A little before Election Day, I heard Mitchell Joachim, Ph.D., of the eco-design non-profit Terreform, speak to a gathering of green leaders at Tree in the East Village, NYC (the event was sponsored by GreenSpaces).
Named one of Wired Magazine's 15 People the Next President Should Listen To, Joachim doesn't really look the part . You don't see many flag-backed dreadlocks lining up at Obama's press conferences these days. Of course, he gets away with it by being ridiculously intelligent.
The following excerpt, in addition to being a nice time-capsule from the election, presents some of Joachim's innovative solutions for a post-carbon presidency, from the American military to domestic transportation (and thus the flailing automotive industry).
Mitchell Joachim: I'm not really a Republican or a Democrat. I don't care so much for either party. More or less. [But] I can understand the individuals. And I think McCain would want a very different answer from me than Obama...So I have two answers for these guys. You can guess who's who.
The first thought was that we should have a carbon-free military. We should invest all our R&D for warfare into making these vehicles run in a good way for the environment. They would be hydrogen-based or electric or fuel-cell-based vehicles. Why do that? Well, not because it's good for the environment because the military I don't think cares. It's because there are advantages to a military of not being dependent on oil. Of running silent. Military folks like stealthy vehicles. Of having vehicles that have distributed power so that if you knock out one particular component of these big scary war machines which will never go away despite more than fifty years since the Geneva Convention. They will still run. Or unitized volumes of distributed power, so that if your tank gets hit you can take components out and power your Hummer.

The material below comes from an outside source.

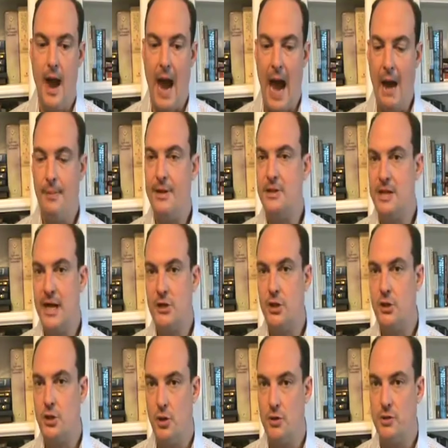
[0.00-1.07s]
how much
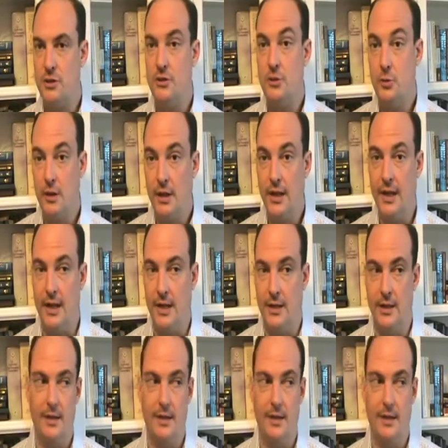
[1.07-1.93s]
actually turns into a lead?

Take those components out and power some other nasty device.
Either way it's getting the military to solve a lot of our infrastructural problems in our battle for fuel cells, etc., that our car industry isn't doing so well...So I'm sure you can use that money to change how we think about our mobility.
The other solution that I had was a new system of mobility for New York City - but changing the constituency of mobility. So the second answer was that power companies I think would be great at taking over the American automotive industry. I think they're certainly fit out to build not only the infrastructure but also drive trains to run these particular vehicles. I happen to know that they're very interested in doing something like that. So what they would do is set up an electrical grid with dynamically-loaded battery systems distributed through city cores that would take in peak demands in core recharge areas or produce the micro-generation of electricity. But these things are on wheels. They would essentially produce these engines that have no moving parts, which is already being developed. A fuel cell has no moving parts... That's another thing the military likes is engines with no moving parts - easy to switch out and so forth.
So if we get our infrastructure built out by power companies, they're also building these mobile battery devices that could move throughout the grid. Give the automakers a task which is to build carriages and chastities and components and ergonomic interiors. You know....Let them do what they've been doing for the last fifty years. The same wrapped gift in a slightly different color. And they would just get out of the engine-making business.
And if we combine those two forces, you'd have a whole different way of looking at America when it comes to mobility.